I’m counting my blessings in Delta Bay.   I know that life will send many more good people to offset those who took advantage of me, so I’ll smile, and I’ll laugh, and I’ll persist in my #journeytojoy.

It’s the ninth day of the forty–ninth month of My Year Without Complaining.  Life continues.

 

 

 

Life’s little ironies

I’ve learned a lot this week.

Unlimited Data doesn’t mean “unlimited” to Verizon Wireless; it means, you get as much as you want on your cell phone but only 15 somethings at high speed on your mobile hotspot after which it drops down to a tiny fraction of the speed unless you pay more money.

The people who can address Verizon Wireless’s misleading sales pitch of their Unlimited Data plan don’t have email addresses.

Internet access through an internet-only provider costs twice as much as internet access through a TV provider; and if you want the latter, you have to have a TV on-site at install.  Life’s little ironies number 1,462:  I need high-speed wi-fi to work from home but I gave away both of my televisions when I moved.

A little 16-incher costs $70 bucks from Amazon. It’s on the way, which eats up 1/3 of the savings that I got from the promotional free-installation.

I’m not complaining, though.  I’ll get the Internet going; and it won’t be too much of a strain on my budget.   It will enable me to continue practicing despite being 1800 miles away from my office, and to swiftly apply for jobs within a fifty-mile radius.  I’ll keep blogging.  I’ll keep working on my book.  I’ll keep in touch, I’ll keep streaming, I’ll keep watching videos from other tiny house dwellers and thinking about what it might be like a year or two from now, if I hitch myself to a pick-up, move a hundred miles north, and go solar.
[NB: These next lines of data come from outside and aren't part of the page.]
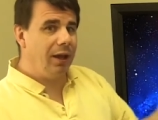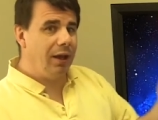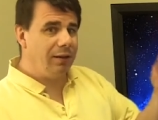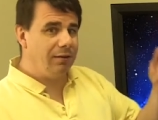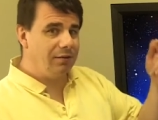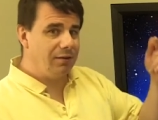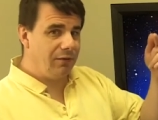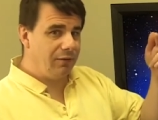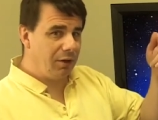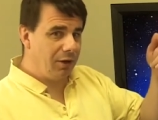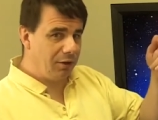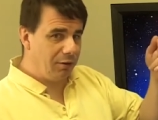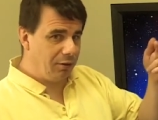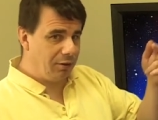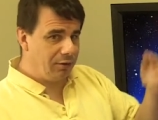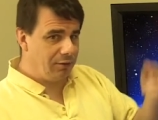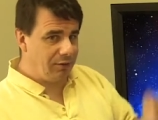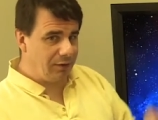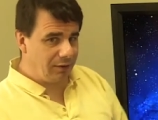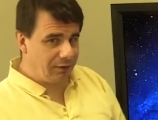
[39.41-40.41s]
and
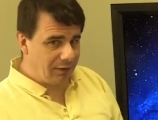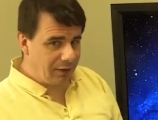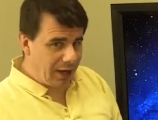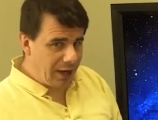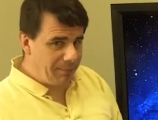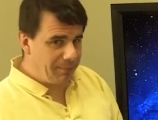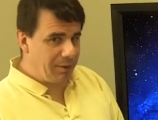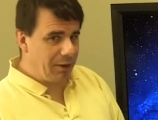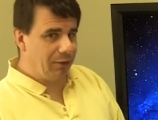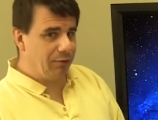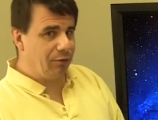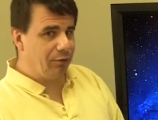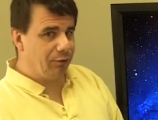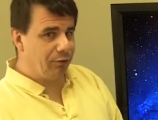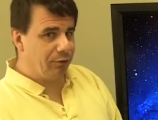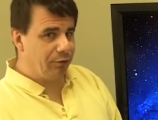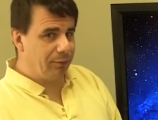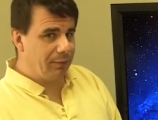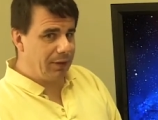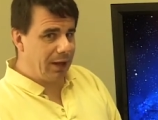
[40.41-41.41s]
768
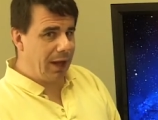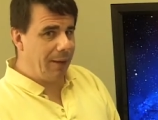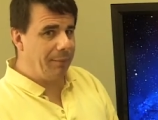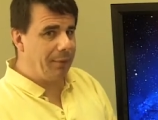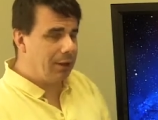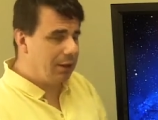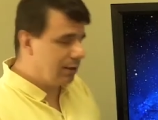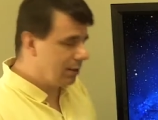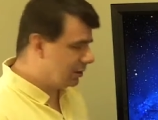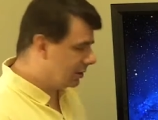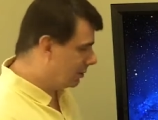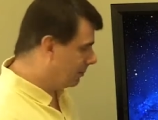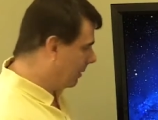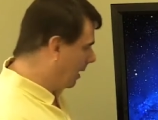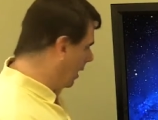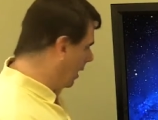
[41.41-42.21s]
pixels from top to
Meanwhile, it’s raining in the Delta.  The Republicans still have a death grip on our country.  Trump’s still president and despite his rather petulant assurances of being a very smart stable genius, I am not confident that he won’t send us to WWIII in a snit of infantile rage.

But last night we all beheld  a sea of glorious black dresses and tuxedos as the women and men of Hollywood declared that #TimesUp and they will no longer tolerate the sexual abuse and harassment of women or, for that matter, of men.  I had a lively discussion on the phone today about the engagement of millenials in the salvation of our nation.  I got invited to a local Rotary club’s breakfast meeting later this week, and I’m one step closer to having the electronic features promised at purchase installed for free on my RAV4.  I’m feeling hopeful.

It’s the eighth day of the forty-ninth month of My Year Without Complaining.  Life continues.